DATA FOR THIS EXERCISE |
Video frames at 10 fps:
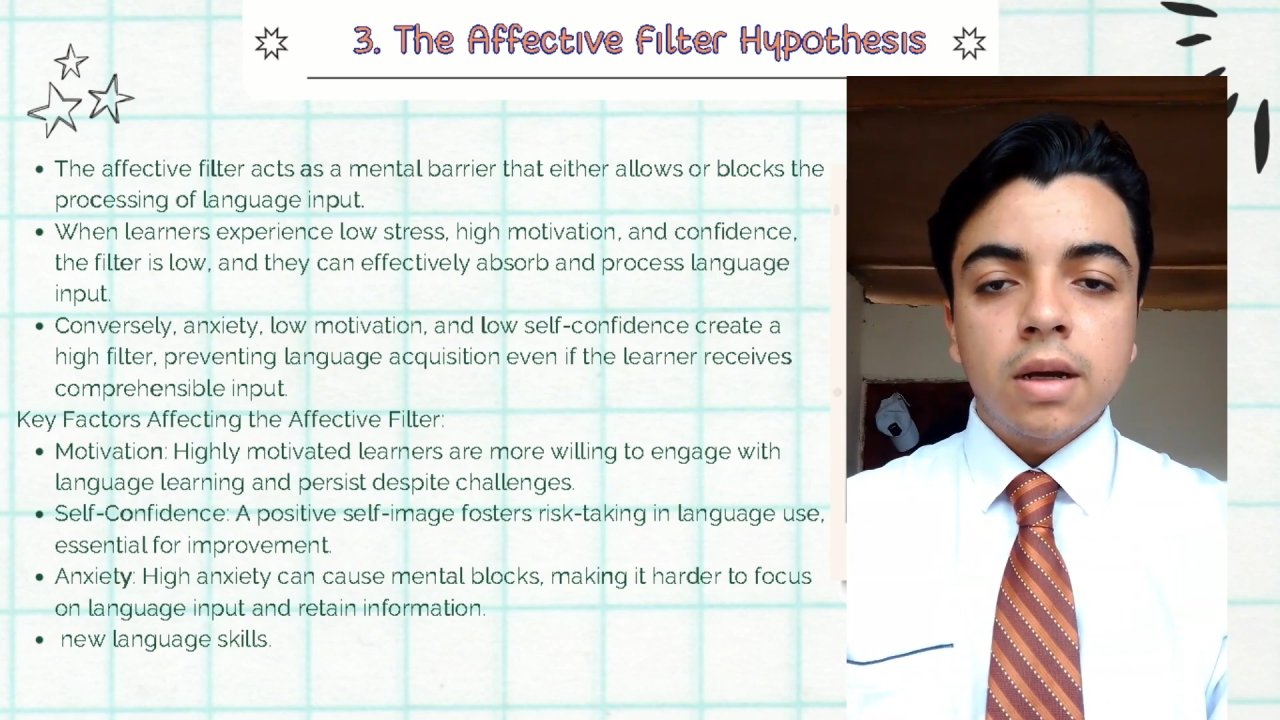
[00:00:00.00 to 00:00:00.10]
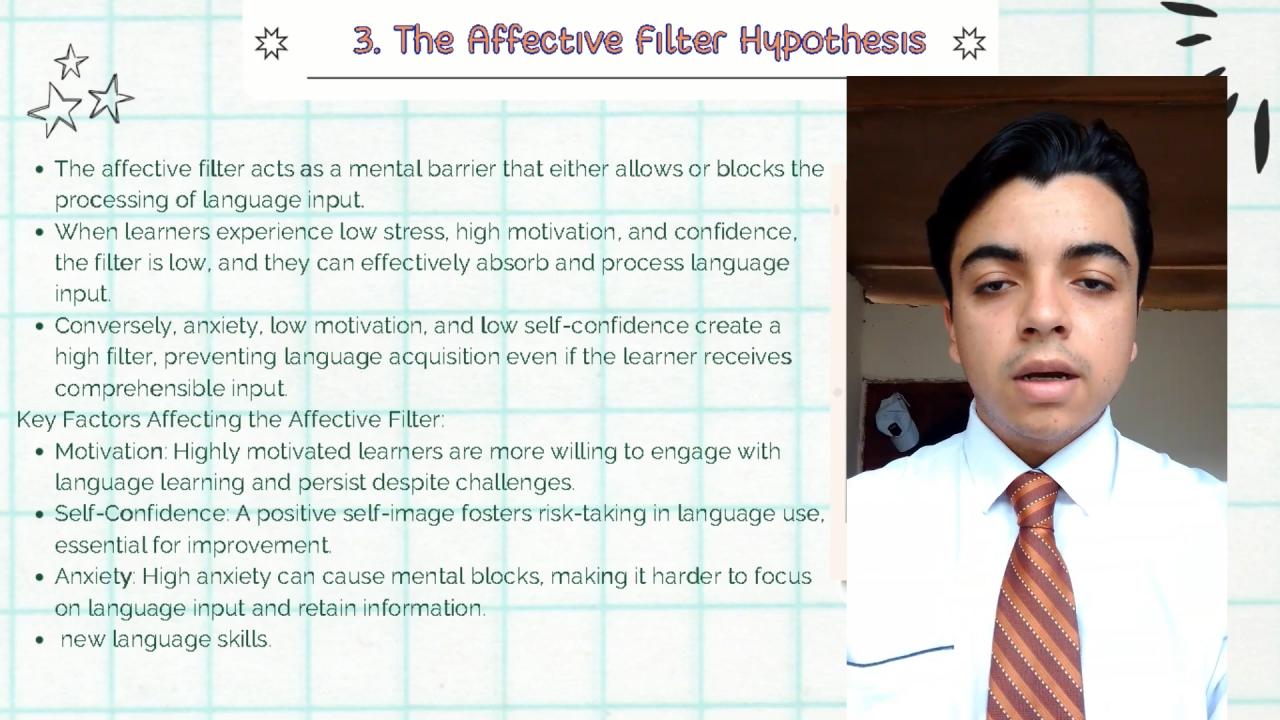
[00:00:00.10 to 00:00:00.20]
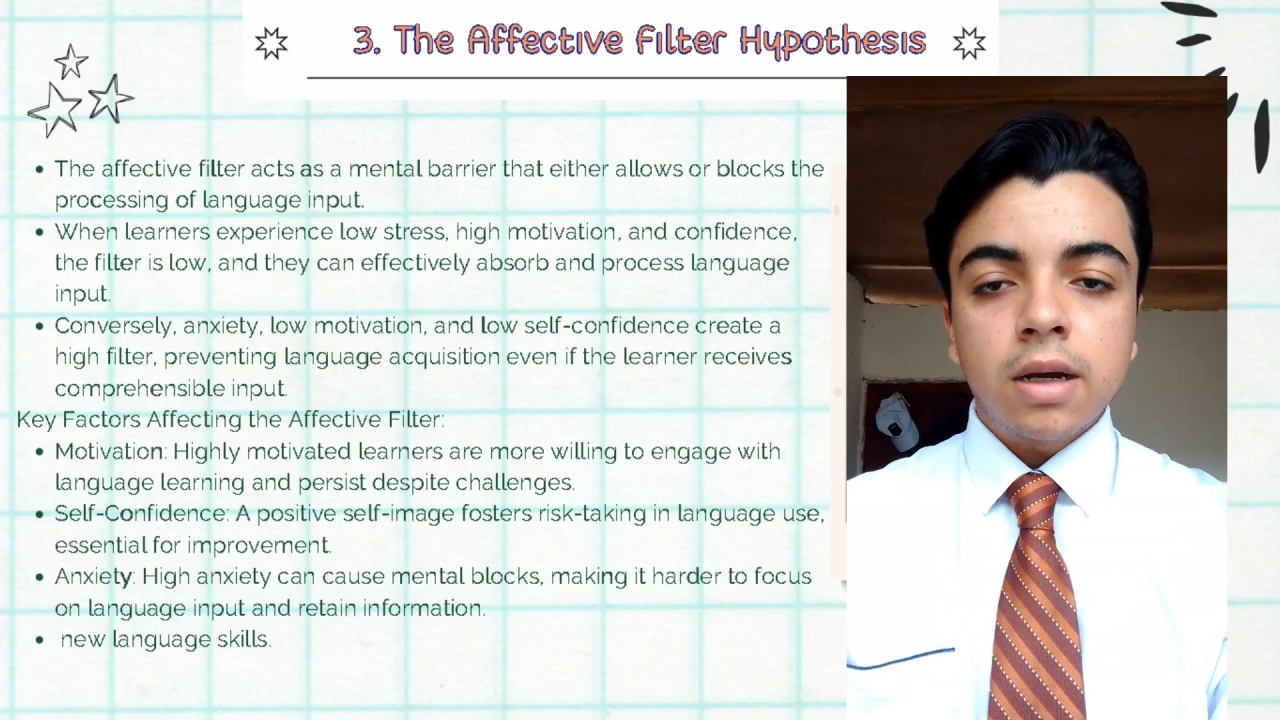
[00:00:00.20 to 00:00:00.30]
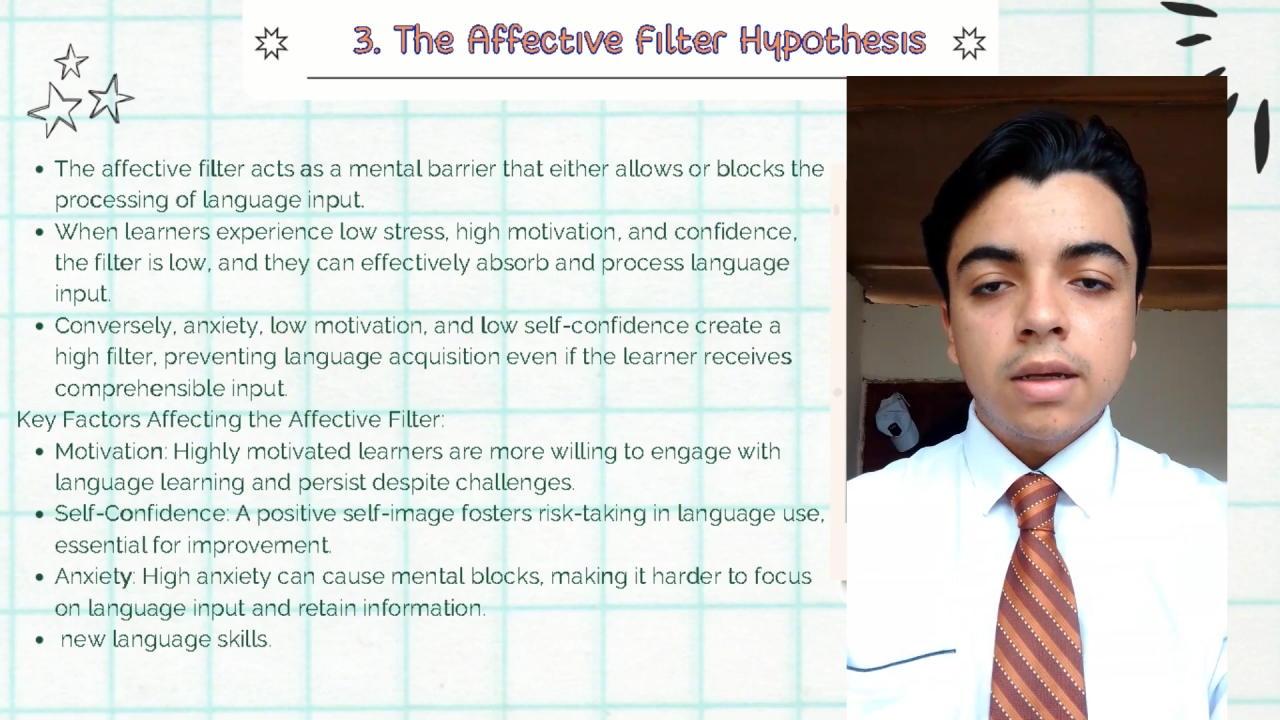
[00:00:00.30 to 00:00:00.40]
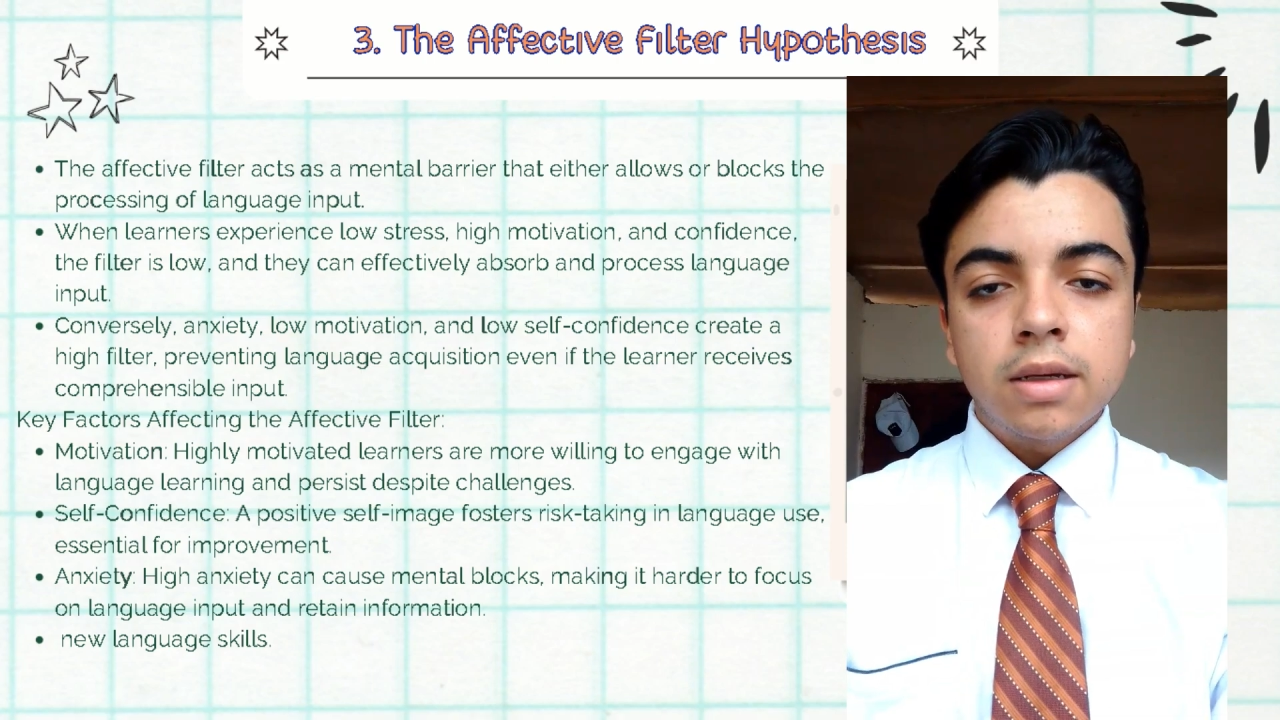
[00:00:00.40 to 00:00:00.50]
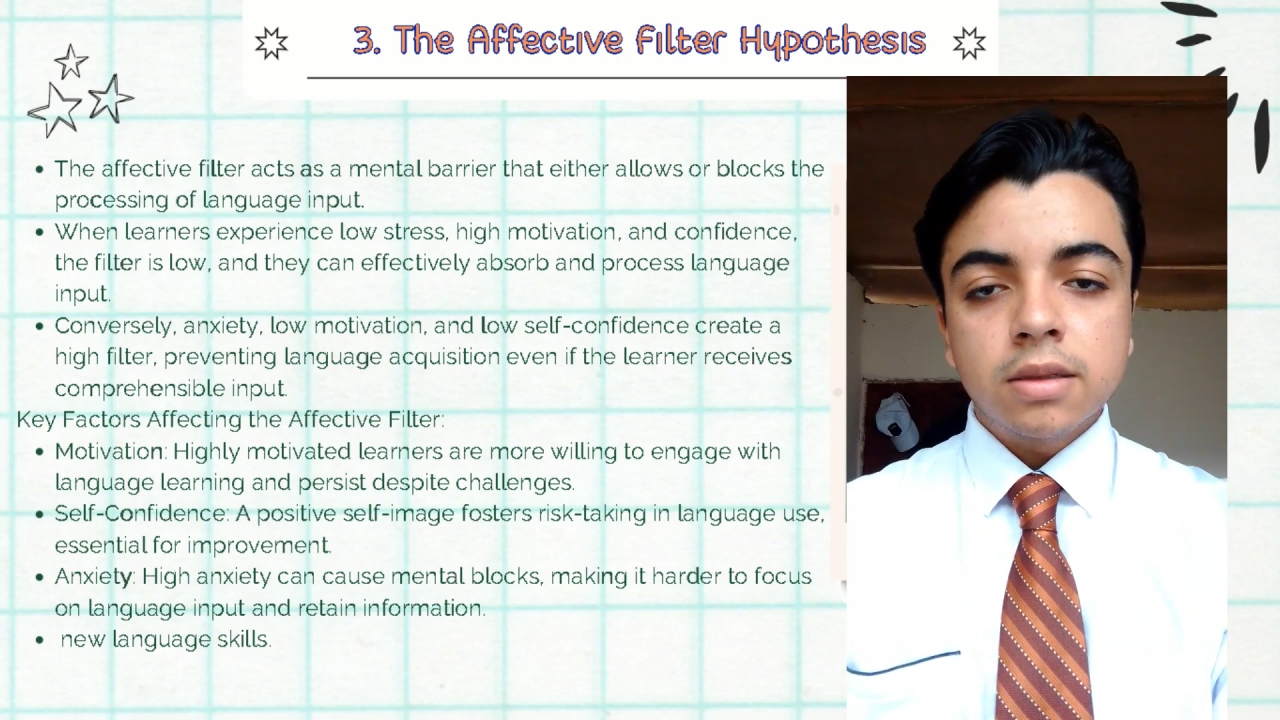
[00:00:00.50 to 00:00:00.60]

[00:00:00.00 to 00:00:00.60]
High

TASK PROMPT | Print each record exactly as it stands, omitting the pictures.

RESULT OF THIS EXERCISE |
Video frames at 10 fps:
[00:00:00.00 to 00:00:00.10]
[00:00:00.10 to 00:00:00.20]
[00:00:00.20 to 00:00:00.30]
[00:00:00.30 to 00:00:00.40]
[00:00:00.40 to 00:00:00.50]
[00:00:00.50 to 00:00:00.60]

[00:00:00.00 to 00:00:00.60]
High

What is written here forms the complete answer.